Tapes all your disparate data sources together into a single, queryable DuckDB catalog.
Project description
🦆 duck-tape
Tapes all your disparate data sources together into a single, queryable DuckDB catalog.
duck-tape is a powerful Python command-line utility that discovers data from a wide array of local files, remote URIs, and databases, and creates a unified, high-performance DuckDB database file from them. It acts as a "data catalog builder," making it easy to query all your data in one place using SQL.

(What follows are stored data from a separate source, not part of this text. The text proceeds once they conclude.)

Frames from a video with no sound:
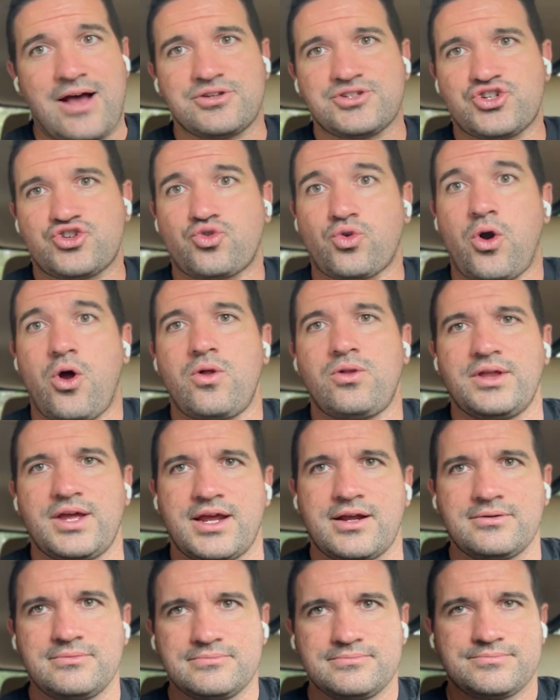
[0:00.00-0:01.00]

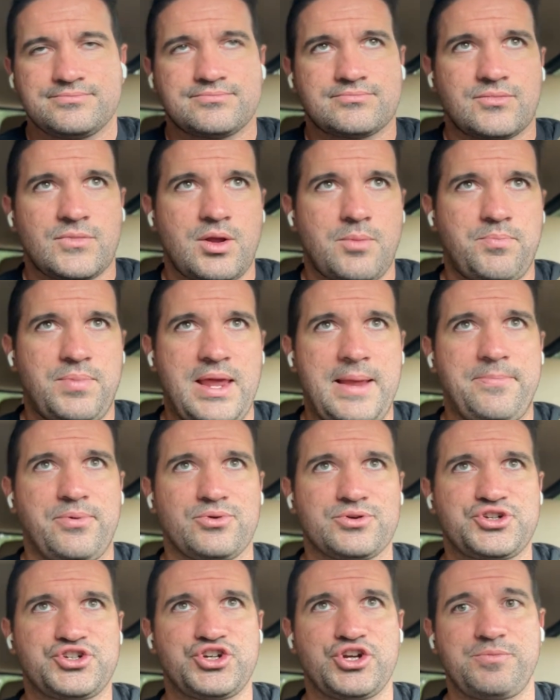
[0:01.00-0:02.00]
scrolling,
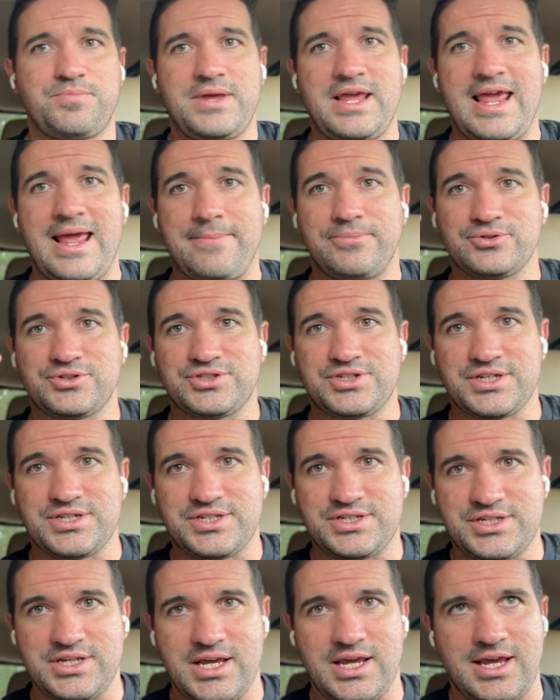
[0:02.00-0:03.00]
people should be able to
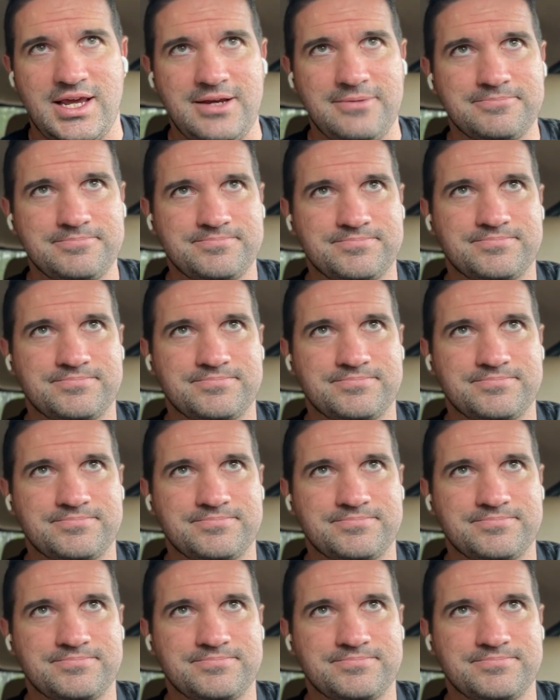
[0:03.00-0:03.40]
see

It's designed to be the perfect companion for tools like the Hasura DuckDB Native Data Connector (NDC), providing a pre-built, queryable database file that's always ready for introspection.
What it Does
duck-tape uses a sophisticated, performance-first architecture. It automatically makes a smart choice for each data source based on a configurable "sweet spot" to balance performance, latency, and storage costs.
- Direct View (for Small or Very Large Files): For simple formats like CSV and JSON that are outside a configurable size range, it creates a direct VIEW.
- Small files: Prioritizes low data latency and avoids unnecessary processing.
- Very large files: Avoids the high storage cost of duplicating massive datasets.
- Convert-to-Parquet (for the "Sweet Spot" and Complex Files): For files that are in the ideal size range for performance gains, or for complex formats (Excel, PDF, etc.), it uses DuckDB or Pandas to parse them and transform them into the highly efficient Parquet format. It then creates a VIEW pointing to this intermediate Parquet file. This ensures maximum query performance where it matters most.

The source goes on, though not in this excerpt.